Exactly-Once Delivery in Kafka: How Transactions Work
Backpressure occurs when a downstream operator in a stream processing pipeline cannot keep up with the rate of incoming events, causing the entire pipeline to slow down. It's a flow control mechanism that prevents data loss but degrades throughput and increases latency.
How Backpressure Propagates
Source (1000 evt/s) → Transform (1000 evt/s) → Aggregate (500 evt/s MAX)
↑ BOTTLENECK
Backpressure propagates upstream
Source slows to 500 evt/s
Common Causes
| Cause | Symptom | Fix |
| Slow operator | One stage has high latency | Optimize or parallelize |
| Insufficient resources | CPU/memory maxed | Scale up/out |
| State too large | RocksDB compaction stalls | Use S3 state, increase memory |
| Skewed partitions | One partition overloaded | Better partition key |
| External calls | Blocking I/O in processing | Async I/O, batch calls |
Detecting Backpressure
- Flink: Backpressure metrics in Flink UI (percentage per operator)
- Kafka Streams: Consumer lag increasing over time
- RisingWave: Barrier latency increasing, checkpoint duration growing
Fixing Backpressure
- Scale the bottleneck — add parallelism to the slow operator
- Optimize the slow operation — reduce computation, cache lookups
- Filter early — drop unneeded events before the bottleneck
- Use async I/O — don't block on external calls
- Upgrade state backend — S3-based state (RisingWave, Flink ForSt) avoids local disk bottlenecks
Frequently Asked Questions
Is backpressure bad?
Backpressure itself is a healthy flow control mechanism — it prevents data loss by slowing the pipeline to match the slowest operator.
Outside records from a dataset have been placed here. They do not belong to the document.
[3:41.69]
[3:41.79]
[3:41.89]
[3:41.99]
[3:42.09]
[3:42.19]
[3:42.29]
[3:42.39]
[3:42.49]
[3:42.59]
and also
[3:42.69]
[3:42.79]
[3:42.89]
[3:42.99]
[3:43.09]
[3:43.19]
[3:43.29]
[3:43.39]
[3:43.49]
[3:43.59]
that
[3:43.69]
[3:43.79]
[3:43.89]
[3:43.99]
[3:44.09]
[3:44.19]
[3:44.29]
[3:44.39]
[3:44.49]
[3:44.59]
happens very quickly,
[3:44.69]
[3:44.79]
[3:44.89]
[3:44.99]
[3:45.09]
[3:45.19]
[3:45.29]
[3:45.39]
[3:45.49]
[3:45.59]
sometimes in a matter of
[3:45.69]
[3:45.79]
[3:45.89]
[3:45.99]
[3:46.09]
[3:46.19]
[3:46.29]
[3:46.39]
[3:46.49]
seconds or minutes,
The underlying cause (bottleneck) needs fixing, not the backpressure mechanism.
How does RisingWave handle backpressure?
RisingWave uses barrier-based flow control. When downstream operators are slow, barriers propagate back to sources, naturally throttling ingestion. S3-based state avoids disk I/O bottlenecks that cause backpressure in RocksDB-based systems.